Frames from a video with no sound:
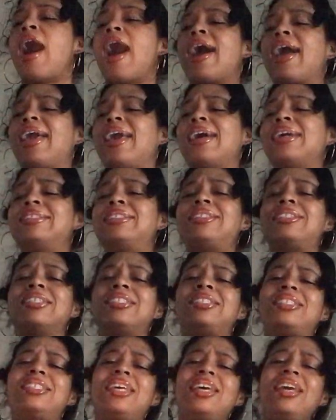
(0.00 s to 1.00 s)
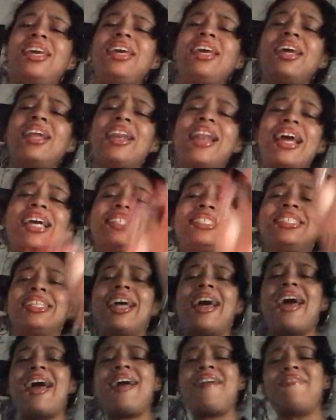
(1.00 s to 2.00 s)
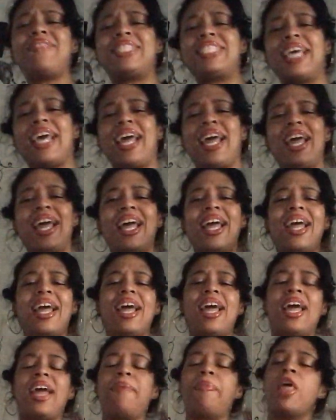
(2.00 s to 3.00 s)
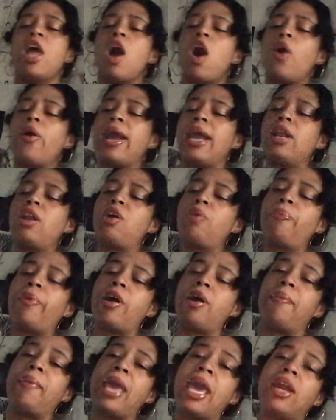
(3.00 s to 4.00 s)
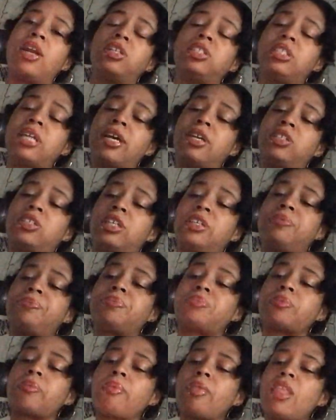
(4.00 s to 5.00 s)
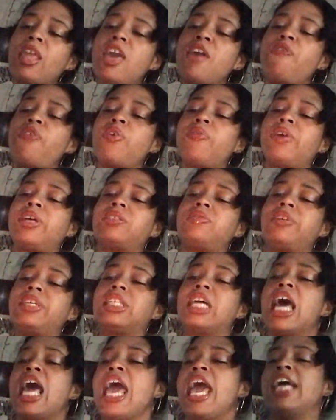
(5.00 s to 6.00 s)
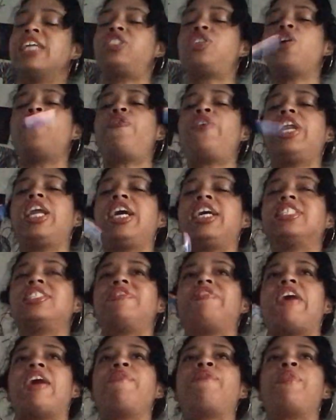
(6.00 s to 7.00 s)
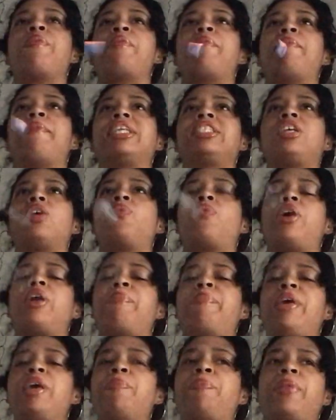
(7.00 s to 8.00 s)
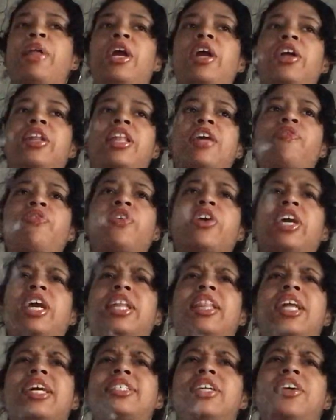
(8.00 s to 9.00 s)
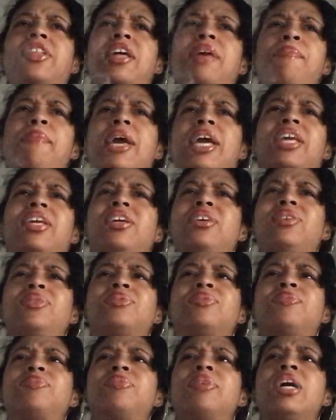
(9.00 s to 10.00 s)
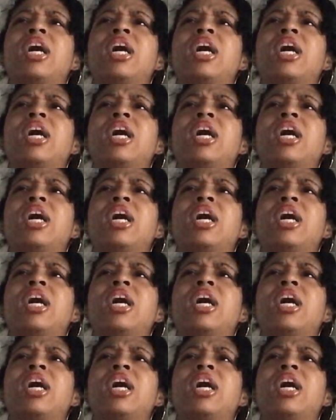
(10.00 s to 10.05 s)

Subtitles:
I guess to see you next lifetime. Okay, don't play with me. Energy to energy. If you're reservations, it's so funny because divine feminine masculine want to be a player and they forget that's how they met you.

● ● ● ● ●

Aim of the task> Your copy should be the entries retyped exactly, with no images in it.

Problem solution>
Frames from a video with no sound:
(0.00 s to 1.00 s)
(1.00 s to 2.00 s)
(2.00 s to 3.00 s)
(3.00 s to 4.00 s)
(4.00 s to 5.00 s)
(5.00 s to 6.00 s)
(6.00 s to 7.00 s)
(7.00 s to 8.00 s)
(8.00 s to 9.00 s)
(9.00 s to 10.00 s)
(10.00 s to 10.05 s)

Subtitles:
I guess to see you next lifetime. Okay, don't play with me. Energy to energy. If you're reservations, it's so funny because divine feminine masculine want to be a player and they forget that's how they met you.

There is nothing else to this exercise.